[SUPPLIED MATERIAL Boundary: Start]

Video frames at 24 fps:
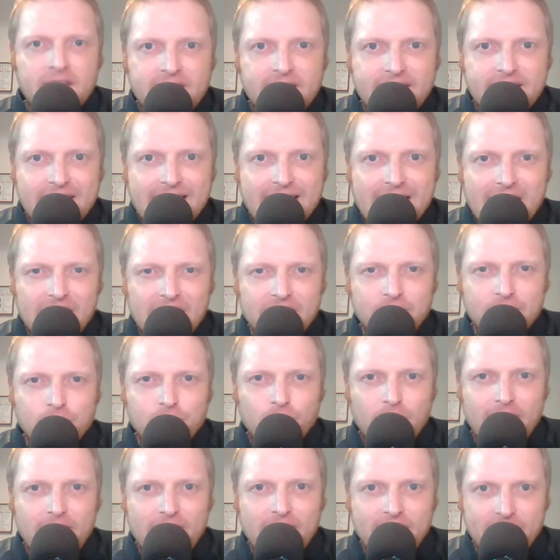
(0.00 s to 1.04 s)
9
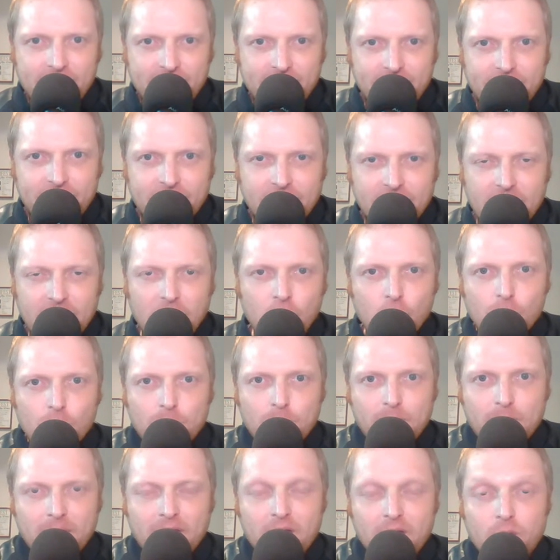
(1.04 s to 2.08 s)
ways to
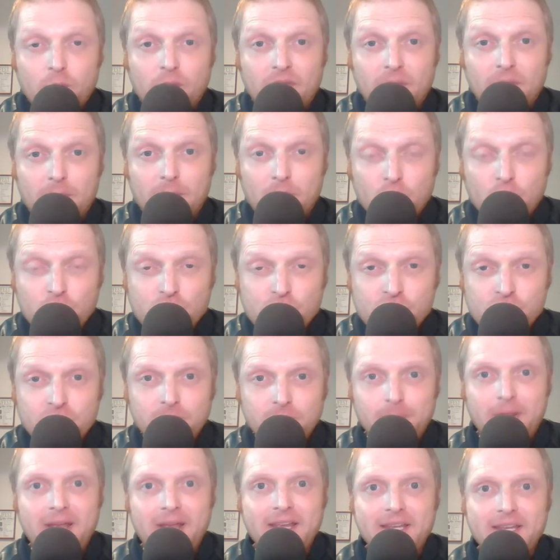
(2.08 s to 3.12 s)
cope with emotional
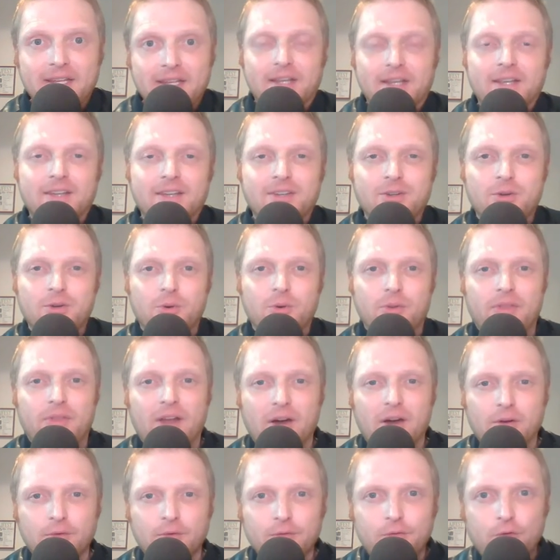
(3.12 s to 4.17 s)
pain
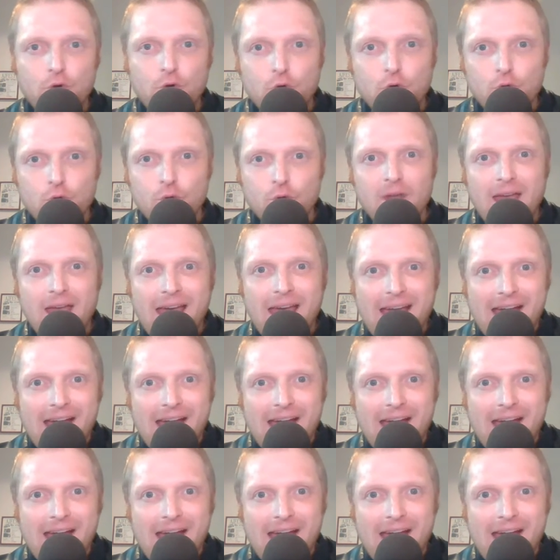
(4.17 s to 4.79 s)
without food,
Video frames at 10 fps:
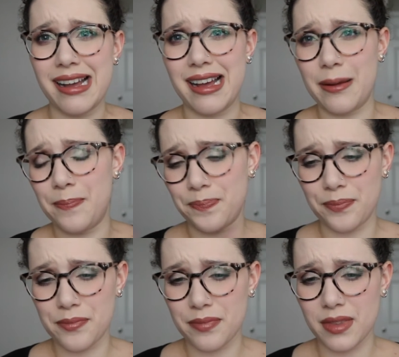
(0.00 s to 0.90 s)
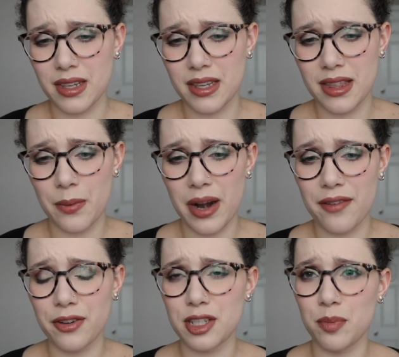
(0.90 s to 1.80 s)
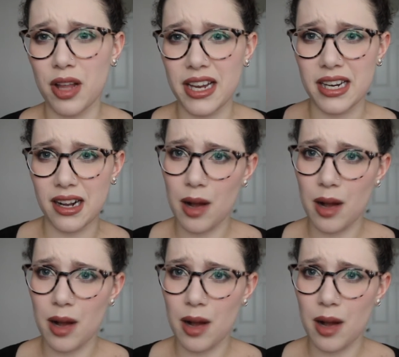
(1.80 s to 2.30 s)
than when I first applied it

[SUPPLIED MATERIAL Boundary: End]

▶ [YOUR INSTRUCTIONS]
In your answer, give every line of the listing above exactly, and do not include the images.

▶ [EXERCISE ANSWER]
Video frames at 24 fps:
(0.00 s to 1.04 s)
9
(1.04 s to 2.08 s)
ways to
(2.08 s to 3.12 s)
cope with emotional
(3.12 s to 4.17 s)
pain
(4.17 s to 4.79 s)
without food,
Video frames at 10 fps:
(0.00 s to 0.90 s)
(0.90 s to 1.80 s)
(1.80 s to 2.30 s)
than when I first applied it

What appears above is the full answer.